**EXERCISE GOAL:**
Every entry needs to be written out again exactly, with its pictures removed.

+++ DATA FOR REVIEW +++

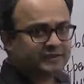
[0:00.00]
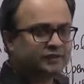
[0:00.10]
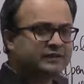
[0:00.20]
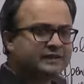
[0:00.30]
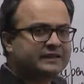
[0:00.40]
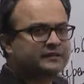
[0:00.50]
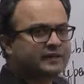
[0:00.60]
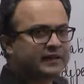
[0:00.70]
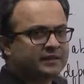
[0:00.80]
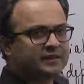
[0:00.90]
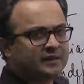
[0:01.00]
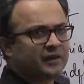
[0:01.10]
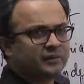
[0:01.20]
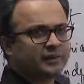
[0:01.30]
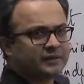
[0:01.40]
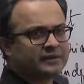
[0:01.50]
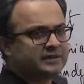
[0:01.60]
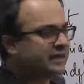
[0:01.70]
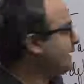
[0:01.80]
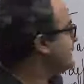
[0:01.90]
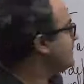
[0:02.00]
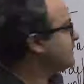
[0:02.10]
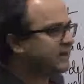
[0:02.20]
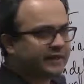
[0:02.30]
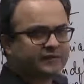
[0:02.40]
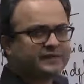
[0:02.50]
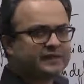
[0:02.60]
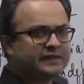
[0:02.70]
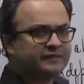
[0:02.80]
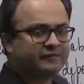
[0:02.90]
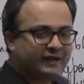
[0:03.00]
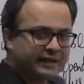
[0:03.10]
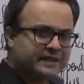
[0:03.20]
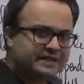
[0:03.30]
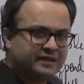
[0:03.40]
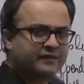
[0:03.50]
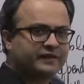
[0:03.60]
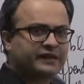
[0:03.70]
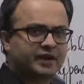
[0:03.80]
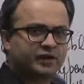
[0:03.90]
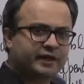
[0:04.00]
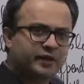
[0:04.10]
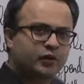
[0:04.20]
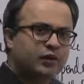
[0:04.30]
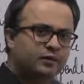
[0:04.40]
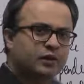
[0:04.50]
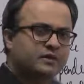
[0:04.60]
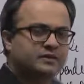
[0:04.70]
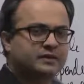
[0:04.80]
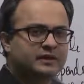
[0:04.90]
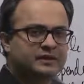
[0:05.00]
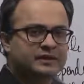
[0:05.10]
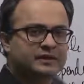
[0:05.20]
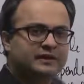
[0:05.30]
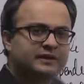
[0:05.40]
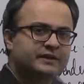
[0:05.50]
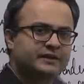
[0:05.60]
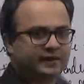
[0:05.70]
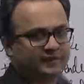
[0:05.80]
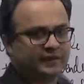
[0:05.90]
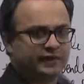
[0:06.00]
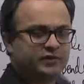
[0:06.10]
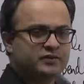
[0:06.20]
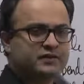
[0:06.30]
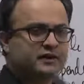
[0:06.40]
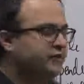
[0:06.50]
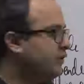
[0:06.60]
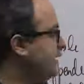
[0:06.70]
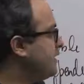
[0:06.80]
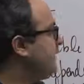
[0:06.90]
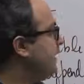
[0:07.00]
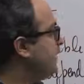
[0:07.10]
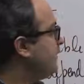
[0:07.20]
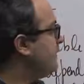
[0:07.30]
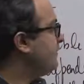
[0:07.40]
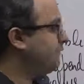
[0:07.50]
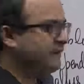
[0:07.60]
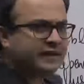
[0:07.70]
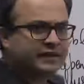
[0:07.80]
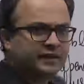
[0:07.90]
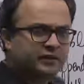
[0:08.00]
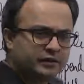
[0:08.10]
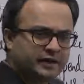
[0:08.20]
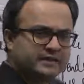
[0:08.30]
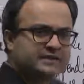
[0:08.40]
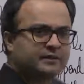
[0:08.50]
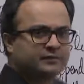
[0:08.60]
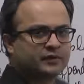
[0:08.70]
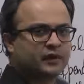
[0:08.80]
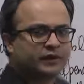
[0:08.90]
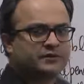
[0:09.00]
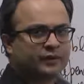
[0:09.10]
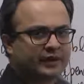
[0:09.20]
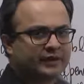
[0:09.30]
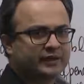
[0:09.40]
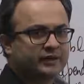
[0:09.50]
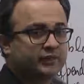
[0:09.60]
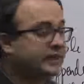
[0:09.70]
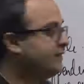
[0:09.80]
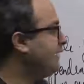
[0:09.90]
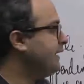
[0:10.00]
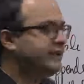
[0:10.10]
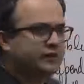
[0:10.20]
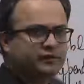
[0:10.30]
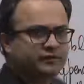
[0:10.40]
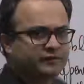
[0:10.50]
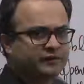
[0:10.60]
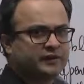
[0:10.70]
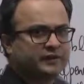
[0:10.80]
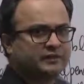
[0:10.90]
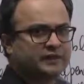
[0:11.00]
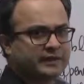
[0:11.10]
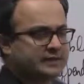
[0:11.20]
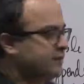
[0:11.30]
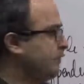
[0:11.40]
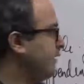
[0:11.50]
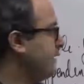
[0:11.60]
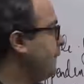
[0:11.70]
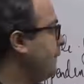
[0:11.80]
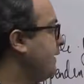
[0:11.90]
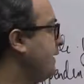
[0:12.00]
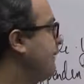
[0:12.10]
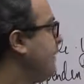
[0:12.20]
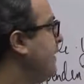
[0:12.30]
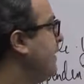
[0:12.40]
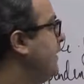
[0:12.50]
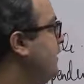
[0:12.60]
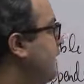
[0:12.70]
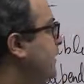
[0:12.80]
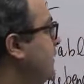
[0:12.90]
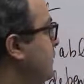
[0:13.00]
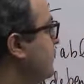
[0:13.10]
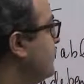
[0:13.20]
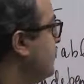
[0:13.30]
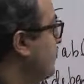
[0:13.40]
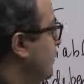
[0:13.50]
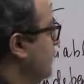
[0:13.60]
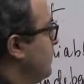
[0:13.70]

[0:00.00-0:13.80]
so I can kind of say that y itself can now take all possible real values, and for each value of y, you will get some corresponding unique value of x over here, right? So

+++

**TASK RESPONSE:**
[0:00.00]
[0:00.10]
[0:00.20]
[0:00.30]
[0:00.40]
[0:00.50]
[0:00.60]
[0:00.70]
[0:00.80]
[0:00.90]
[0:01.00]
[0:01.10]
[0:01.20]
[0:01.30]
[0:01.40]
[0:01.50]
[0:01.60]
[0:01.70]
[0:01.80]
[0:01.90]
[0:02.00]
[0:02.10]
[0:02.20]
[0:02.30]
[0:02.40]
[0:02.50]
[0:02.60]
[0:02.70]
[0:02.80]
[0:02.90]
[0:03.00]
[0:03.10]
[0:03.20]
[0:03.30]
[0:03.40]
[0:03.50]
[0:03.60]
[0:03.70]
[0:03.80]
[0:03.90]
[0:04.00]
[0:04.10]
[0:04.20]
[0:04.30]
[0:04.40]
[0:04.50]
[0:04.60]
[0:04.70]
[0:04.80]
[0:04.90]
[0:05.00]
[0:05.10]
[0:05.20]
[0:05.30]
[0:05.40]
[0:05.50]
[0:05.60]
[0:05.70]
[0:05.80]
[0:05.90]
[0:06.00]
[0:06.10]
[0:06.20]
[0:06.30]
[0:06.40]
[0:06.50]
[0:06.60]
[0:06.70]
[0:06.80]
[0:06.90]
[0:07.00]
[0:07.10]
[0:07.20]
[0:07.30]
[0:07.40]
[0:07.50]
[0:07.60]
[0:07.70]
[0:07.80]
[0:07.90]
[0:08.00]
[0:08.10]
[0:08.20]
[0:08.30]
[0:08.40]
[0:08.50]
[0:08.60]
[0:08.70]
[0:08.80]
[0:08.90]
[0:09.00]
[0:09.10]
[0:09.20]
[0:09.30]
[0:09.40]
[0:09.50]
[0:09.60]
[0:09.70]
[0:09.80]
[0:09.90]
[0:10.00]
[0:10.10]
[0:10.20]
[0:10.30]
[0:10.40]
[0:10.50]
[0:10.60]
[0:10.70]
[0:10.80]
[0:10.90]
[0:11.00]
[0:11.10]
[0:11.20]
[0:11.30]
[0:11.40]
[0:11.50]
[0:11.60]
[0:11.70]
[0:11.80]
[0:11.90]
[0:12.00]
[0:12.10]
[0:12.20]
[0:12.30]
[0:12.40]
[0:12.50]
[0:12.60]
[0:12.70]
[0:12.80]
[0:12.90]
[0:13.00]
[0:13.10]
[0:13.20]
[0:13.30]
[0:13.40]
[0:13.50]
[0:13.60]
[0:13.70]

[0:00.00-0:13.80]
so I can kind of say that y itself can now take all possible real values, and for each value of y, you will get some corresponding unique value of x over here, right? So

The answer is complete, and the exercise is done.